**TASK DETAILS:** If any record holds an image, omit the image and print the rest exactly.

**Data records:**

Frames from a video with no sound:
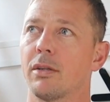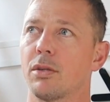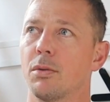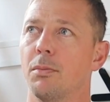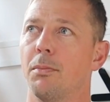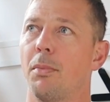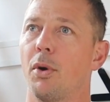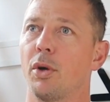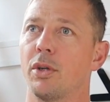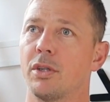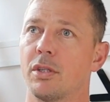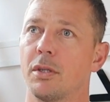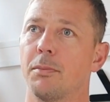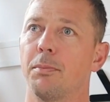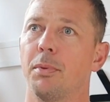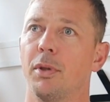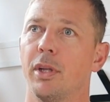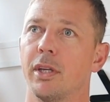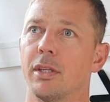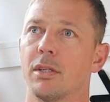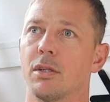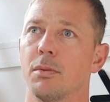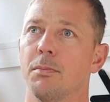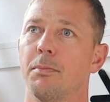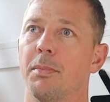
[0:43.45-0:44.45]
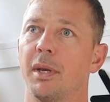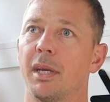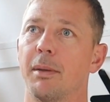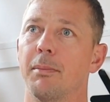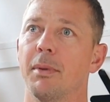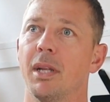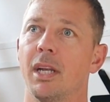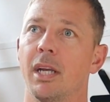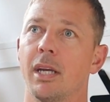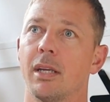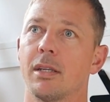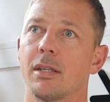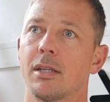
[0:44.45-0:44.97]
Some boys had played some big
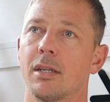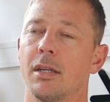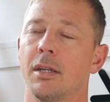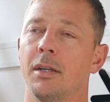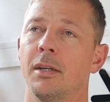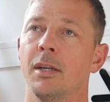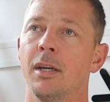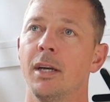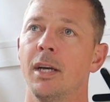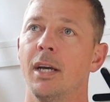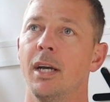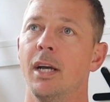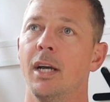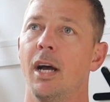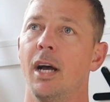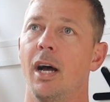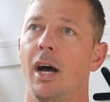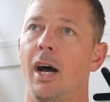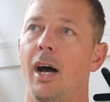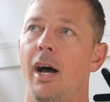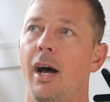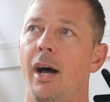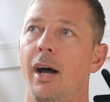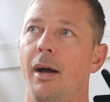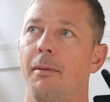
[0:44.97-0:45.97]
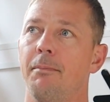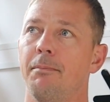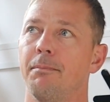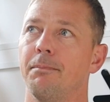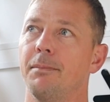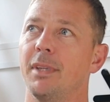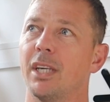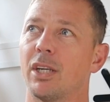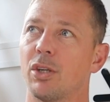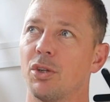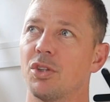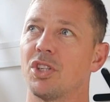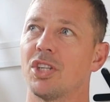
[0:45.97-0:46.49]
minutes, and um,
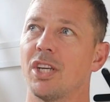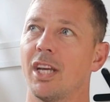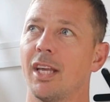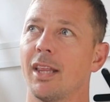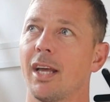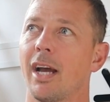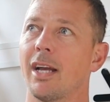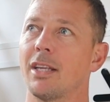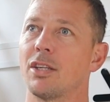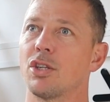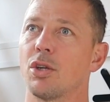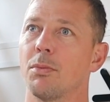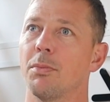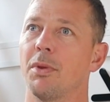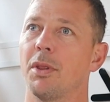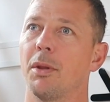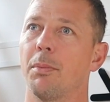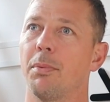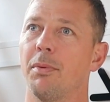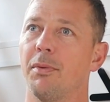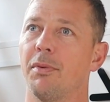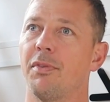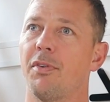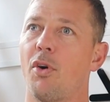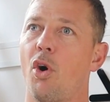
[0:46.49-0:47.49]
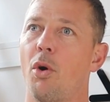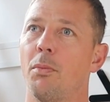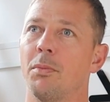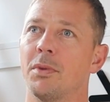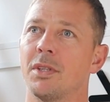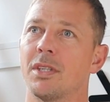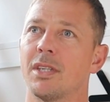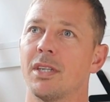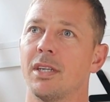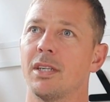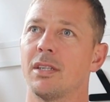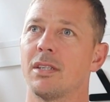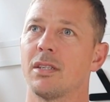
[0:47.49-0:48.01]
you could see that in some of the
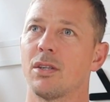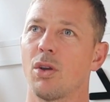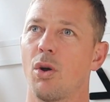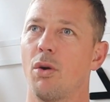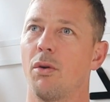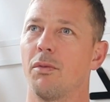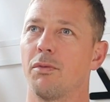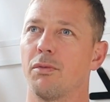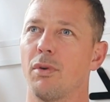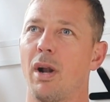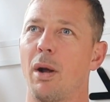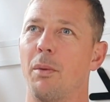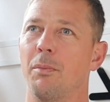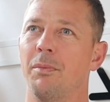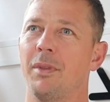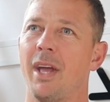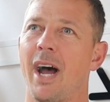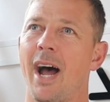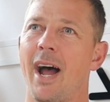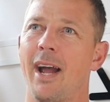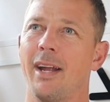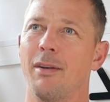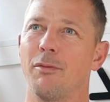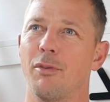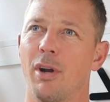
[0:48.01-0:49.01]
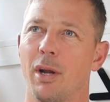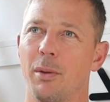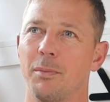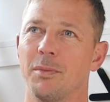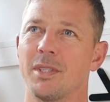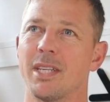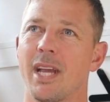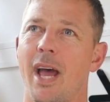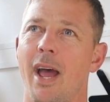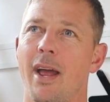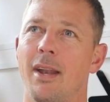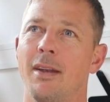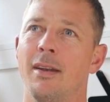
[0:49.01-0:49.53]
performances, sort of round nine, round
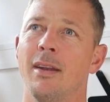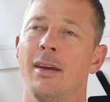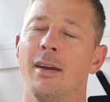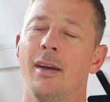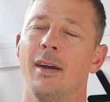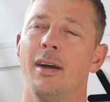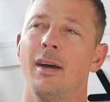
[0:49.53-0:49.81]
ten.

**TASK ANSWER:**
Frames from a video with no sound:
[0:43.45-0:44.45]
[0:44.45-0:44.97]
Some boys had played some big
[0:44.97-0:45.97]
[0:45.97-0:46.49]
minutes, and um,
[0:46.49-0:47.49]
[0:47.49-0:48.01]
you could see that in some of the
[0:48.01-0:49.01]
[0:49.01-0:49.53]
performances, sort of round nine, round
[0:49.53-0:49.81]
ten.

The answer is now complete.